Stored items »
....

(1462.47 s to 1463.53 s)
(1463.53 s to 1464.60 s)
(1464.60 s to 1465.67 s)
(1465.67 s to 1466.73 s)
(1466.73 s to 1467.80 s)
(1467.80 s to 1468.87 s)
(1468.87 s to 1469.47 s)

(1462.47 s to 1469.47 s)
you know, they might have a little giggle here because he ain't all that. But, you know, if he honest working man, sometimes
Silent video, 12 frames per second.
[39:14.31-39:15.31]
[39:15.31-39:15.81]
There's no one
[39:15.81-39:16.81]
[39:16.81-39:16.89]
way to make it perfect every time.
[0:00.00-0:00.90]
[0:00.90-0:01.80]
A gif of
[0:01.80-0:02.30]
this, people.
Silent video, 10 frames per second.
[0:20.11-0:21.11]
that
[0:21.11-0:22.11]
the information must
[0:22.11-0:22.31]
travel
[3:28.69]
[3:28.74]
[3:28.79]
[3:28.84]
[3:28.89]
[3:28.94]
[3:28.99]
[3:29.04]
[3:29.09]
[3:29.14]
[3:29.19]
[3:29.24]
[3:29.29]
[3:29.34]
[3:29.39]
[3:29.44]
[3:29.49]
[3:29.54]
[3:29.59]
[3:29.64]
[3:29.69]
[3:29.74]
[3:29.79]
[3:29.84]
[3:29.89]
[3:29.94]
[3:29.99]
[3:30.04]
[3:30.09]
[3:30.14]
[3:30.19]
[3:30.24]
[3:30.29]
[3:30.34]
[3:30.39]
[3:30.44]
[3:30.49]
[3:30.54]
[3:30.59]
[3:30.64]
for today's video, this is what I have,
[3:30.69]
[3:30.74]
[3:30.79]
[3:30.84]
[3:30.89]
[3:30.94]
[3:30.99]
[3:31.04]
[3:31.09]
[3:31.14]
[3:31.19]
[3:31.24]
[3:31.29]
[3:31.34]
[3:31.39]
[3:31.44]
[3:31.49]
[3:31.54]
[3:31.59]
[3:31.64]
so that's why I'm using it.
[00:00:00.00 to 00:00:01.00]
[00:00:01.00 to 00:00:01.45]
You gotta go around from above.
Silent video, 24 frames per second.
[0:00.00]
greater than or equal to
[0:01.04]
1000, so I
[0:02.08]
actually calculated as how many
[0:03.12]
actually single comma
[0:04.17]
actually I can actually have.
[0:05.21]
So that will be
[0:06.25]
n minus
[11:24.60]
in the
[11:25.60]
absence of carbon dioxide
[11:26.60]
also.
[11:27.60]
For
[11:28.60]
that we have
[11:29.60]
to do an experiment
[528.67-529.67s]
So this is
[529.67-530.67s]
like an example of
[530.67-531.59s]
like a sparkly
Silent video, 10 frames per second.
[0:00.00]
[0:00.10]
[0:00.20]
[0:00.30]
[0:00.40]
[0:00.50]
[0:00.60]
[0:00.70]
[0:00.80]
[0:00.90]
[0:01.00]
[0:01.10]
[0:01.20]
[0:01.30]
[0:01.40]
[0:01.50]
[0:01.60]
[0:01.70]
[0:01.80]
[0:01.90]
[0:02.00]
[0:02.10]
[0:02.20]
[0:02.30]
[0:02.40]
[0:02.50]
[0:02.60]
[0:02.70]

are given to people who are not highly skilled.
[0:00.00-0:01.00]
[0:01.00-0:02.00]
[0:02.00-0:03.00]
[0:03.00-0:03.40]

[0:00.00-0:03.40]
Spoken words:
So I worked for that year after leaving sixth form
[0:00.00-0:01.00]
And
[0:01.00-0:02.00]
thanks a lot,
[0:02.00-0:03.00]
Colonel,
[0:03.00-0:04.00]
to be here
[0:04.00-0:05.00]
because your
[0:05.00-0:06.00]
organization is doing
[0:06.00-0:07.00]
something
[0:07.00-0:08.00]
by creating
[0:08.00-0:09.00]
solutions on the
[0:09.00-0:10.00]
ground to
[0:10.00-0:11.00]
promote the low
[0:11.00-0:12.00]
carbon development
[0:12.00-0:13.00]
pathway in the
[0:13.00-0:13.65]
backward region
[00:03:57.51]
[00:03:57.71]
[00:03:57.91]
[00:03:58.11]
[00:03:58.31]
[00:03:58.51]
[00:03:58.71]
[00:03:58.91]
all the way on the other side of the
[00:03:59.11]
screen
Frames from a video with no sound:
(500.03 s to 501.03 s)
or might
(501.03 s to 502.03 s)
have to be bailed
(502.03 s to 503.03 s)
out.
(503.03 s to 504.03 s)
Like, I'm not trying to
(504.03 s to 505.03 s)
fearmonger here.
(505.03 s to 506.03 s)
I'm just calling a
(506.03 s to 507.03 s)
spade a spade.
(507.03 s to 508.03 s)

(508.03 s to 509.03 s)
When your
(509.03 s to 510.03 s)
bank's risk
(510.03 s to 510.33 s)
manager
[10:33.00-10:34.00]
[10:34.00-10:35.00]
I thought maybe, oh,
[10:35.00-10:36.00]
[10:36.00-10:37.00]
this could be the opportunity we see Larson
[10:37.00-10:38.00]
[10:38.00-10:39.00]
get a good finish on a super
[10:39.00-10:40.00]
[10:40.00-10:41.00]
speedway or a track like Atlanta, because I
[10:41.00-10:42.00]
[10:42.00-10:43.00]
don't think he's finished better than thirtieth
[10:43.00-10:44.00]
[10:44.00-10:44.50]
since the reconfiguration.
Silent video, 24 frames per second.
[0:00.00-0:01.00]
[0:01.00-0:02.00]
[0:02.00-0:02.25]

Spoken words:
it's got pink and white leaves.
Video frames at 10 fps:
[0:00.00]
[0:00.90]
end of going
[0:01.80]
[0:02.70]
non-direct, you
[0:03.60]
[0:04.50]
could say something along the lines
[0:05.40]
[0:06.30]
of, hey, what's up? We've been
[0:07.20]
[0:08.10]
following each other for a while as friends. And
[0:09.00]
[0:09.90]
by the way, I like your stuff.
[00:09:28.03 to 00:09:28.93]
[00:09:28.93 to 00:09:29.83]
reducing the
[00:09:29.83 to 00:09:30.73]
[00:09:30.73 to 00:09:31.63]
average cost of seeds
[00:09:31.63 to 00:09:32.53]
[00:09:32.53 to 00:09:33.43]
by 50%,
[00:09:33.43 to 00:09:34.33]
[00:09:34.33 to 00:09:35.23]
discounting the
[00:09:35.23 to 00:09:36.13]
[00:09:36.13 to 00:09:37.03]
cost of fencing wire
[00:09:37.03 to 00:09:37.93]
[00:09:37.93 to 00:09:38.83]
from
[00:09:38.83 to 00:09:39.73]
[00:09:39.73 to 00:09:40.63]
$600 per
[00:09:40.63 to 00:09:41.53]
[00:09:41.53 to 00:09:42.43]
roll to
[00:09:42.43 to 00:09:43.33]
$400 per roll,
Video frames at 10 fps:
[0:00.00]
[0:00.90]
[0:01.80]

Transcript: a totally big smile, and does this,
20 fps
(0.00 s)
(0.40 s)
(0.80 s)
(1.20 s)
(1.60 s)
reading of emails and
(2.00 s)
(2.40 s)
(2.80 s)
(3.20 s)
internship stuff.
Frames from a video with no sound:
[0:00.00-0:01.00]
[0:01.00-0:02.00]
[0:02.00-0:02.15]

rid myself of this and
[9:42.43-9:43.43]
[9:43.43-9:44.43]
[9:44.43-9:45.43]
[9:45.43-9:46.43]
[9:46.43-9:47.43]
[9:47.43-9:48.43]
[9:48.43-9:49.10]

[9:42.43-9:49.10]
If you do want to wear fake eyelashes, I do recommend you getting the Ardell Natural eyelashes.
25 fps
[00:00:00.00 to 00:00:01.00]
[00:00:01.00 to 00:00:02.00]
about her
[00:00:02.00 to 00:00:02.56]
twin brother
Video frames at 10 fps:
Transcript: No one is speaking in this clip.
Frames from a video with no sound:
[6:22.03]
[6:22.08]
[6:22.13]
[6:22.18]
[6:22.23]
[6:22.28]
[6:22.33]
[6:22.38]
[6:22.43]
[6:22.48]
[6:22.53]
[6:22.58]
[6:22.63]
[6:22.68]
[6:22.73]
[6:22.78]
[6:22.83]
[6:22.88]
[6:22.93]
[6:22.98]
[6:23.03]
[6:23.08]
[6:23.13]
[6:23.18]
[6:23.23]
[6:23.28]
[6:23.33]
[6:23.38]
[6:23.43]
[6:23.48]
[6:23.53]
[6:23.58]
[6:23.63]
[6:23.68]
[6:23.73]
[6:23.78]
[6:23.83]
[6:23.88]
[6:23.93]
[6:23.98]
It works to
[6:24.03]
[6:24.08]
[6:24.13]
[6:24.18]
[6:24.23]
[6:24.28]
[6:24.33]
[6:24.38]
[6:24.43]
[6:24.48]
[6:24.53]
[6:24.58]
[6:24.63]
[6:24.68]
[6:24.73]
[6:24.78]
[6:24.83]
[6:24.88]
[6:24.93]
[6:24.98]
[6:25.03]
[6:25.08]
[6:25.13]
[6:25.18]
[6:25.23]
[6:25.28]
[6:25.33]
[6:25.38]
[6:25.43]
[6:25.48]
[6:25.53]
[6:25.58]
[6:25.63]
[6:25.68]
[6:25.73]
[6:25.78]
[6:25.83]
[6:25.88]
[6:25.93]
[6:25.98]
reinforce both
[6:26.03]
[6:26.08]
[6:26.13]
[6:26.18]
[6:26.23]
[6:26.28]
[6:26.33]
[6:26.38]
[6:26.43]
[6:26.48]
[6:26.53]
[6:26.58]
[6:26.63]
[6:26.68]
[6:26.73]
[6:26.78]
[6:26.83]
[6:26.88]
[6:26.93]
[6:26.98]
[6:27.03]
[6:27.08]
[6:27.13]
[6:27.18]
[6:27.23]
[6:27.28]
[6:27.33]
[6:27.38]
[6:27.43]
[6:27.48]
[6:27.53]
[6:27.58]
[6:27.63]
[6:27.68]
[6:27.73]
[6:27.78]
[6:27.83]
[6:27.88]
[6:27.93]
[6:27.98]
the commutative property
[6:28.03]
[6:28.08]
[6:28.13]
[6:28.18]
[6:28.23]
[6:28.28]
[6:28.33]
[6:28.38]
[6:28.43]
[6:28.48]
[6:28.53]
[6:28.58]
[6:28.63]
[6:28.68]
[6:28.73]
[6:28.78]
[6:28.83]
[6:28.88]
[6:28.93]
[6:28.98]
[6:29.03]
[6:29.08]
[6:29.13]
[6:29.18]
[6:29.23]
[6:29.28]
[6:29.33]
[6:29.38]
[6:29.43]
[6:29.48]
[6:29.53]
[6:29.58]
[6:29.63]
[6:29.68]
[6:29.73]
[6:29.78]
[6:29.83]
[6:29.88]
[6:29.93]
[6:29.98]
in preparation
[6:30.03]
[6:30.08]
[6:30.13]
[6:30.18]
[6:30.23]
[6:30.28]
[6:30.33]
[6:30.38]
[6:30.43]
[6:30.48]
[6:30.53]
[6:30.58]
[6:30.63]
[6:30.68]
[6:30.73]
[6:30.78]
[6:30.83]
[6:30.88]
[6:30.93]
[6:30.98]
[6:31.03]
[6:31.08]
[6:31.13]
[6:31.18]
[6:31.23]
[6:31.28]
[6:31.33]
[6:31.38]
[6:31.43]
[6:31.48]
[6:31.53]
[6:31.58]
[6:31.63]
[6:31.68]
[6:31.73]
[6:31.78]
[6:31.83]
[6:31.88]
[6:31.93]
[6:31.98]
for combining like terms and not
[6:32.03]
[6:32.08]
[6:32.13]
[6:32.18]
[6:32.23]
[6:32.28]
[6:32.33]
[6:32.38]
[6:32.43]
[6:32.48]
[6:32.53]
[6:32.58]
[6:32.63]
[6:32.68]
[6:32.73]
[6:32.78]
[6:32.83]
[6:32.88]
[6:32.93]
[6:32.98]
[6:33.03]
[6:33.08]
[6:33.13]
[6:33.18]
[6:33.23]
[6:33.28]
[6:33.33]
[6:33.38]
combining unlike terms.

....

Task brief » Reproduce exactly the lines from the beginning of the entries above up to and including the line that contains "[39:14.31-39:15.31]".

Response area »
(1462.47 s to 1463.53 s)
(1463.53 s to 1464.60 s)
(1464.60 s to 1465.67 s)
(1465.67 s to 1466.73 s)
(1466.73 s to 1467.80 s)
(1467.80 s to 1468.87 s)
(1468.87 s to 1469.47 s)

(1462.47 s to 1469.47 s)
you know, they might have a little giggle here because he ain't all that. But, you know, if he honest working man, sometimes
Silent video, 12 frames per second.
[39:14.31-39:15.31]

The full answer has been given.